I went to Friday prayers in Sadr City today. I have to do it at least once every time I’m in Baghdad, if only for purposes of nostalgia. I was at Friday prayers in September 2003 when the call went out that Muqtada al Sadr, an outspoken young cleric, was raising a militia—the Jeish al Mehdi. Then obscure, Sadr would become one of the most important actors of the next eight years.
There was a time when Friday prayers in Sadr City were well attended by journalists and had an air of edginess—it was how you found out what was going on in the streets. These days, if you want to know what the most powerful political party in Iraq is up to, ask one of their MPs.
Most of the former militia leaders incarcerated by the U.S. and Iraqi government have been released in the last two years.

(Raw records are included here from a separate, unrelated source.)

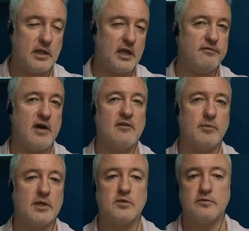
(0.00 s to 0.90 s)
on that
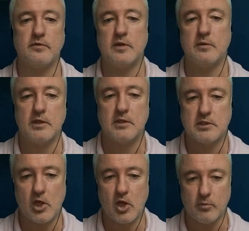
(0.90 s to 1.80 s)
5 minutes or 15
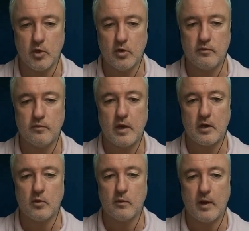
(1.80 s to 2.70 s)
minutes. Slow move
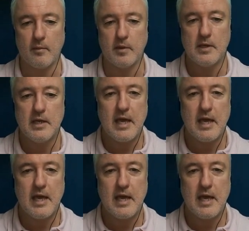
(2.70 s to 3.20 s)
and all the way up.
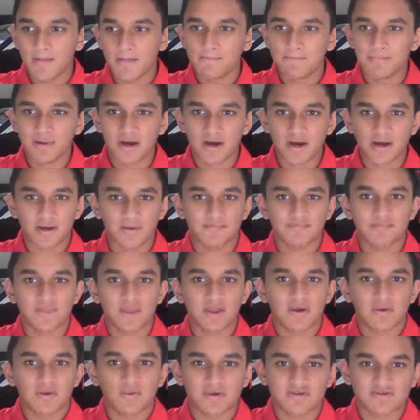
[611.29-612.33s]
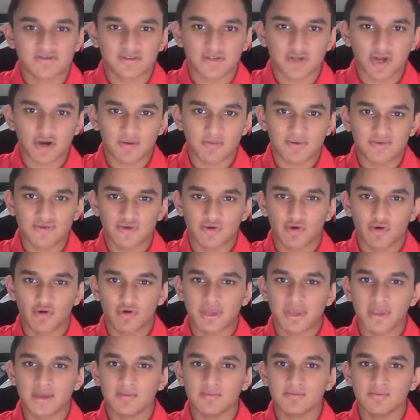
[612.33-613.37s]
but we have to talk about the whole
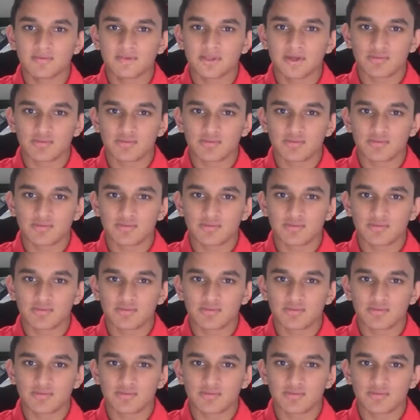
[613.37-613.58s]
game.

The wall that cut off Sadr City from the rest of Baghdad came down about six months ago. The Iraqi soldiers on the cordon at prayers on Friday were at ease. No longer are they there to protect the worshippers from the rest of Baghdad, but simply to protect the worshippers.
Earlier this month, Sadr City, the target of so many bombings since 2004, was hit again, killing at least 18. The bombings were presumably the work of Sunni extremists still intent on fomenting sectarian violence in Iraq, and a statement from Sadr’s political office was read after the prayers, urging the young men of Sadr City not to take revenge against Sunnis, but it hardly seemed necessary. The Sadrists, for now, have won. Their office in Sadr City, reduced to rubble by U.S. tanks in 2004, is bigger than ever.
There was a time when I was dismissed by other Western correspondents for arguing that Sadr had the largest following of any leader in the Iraq, the most grassroots support, and was perhaps Iraq’s canniest politician. Now, in both of the parliamentary elections since the invasion, Sadr has asserted himself as kingmaker. His party has challenged the oil deals signed by Prime Minister Nouri al Maliki’s government and won concessions, it has led the way in calling for a full withdrawal of U.S. combat troops, which now seems a foregone conclusion. It seems laughable now that Sadr was derided as a nobody by the U.S. in 2003 and targeted for arrest.
These days the posters of his father, Mohammed Sadeq al Sadr, are ubiquitous in Baghdad, and even adorn the Iraqi parliament. The anniversary of Sadeq al Sadr’s death, at the hands of Saddam Hussein’s security forces in 1999, was this month. To look around Baghdad, someone coming here for the first time could be forgiven for thinking Sadeq al Sadr was the president of Iraq.
Chronically neglected by the government, Sadr City, home to a quarter of Baghdad’s population, is still dilapidated and overcrowded, but looking better than before. Now that they are in power, perhaps the biggest challenge for the politicians who pledge allegiance to Sadr is whether they can maintain their popularity, which has until now derived from their claim to speak for the powerless.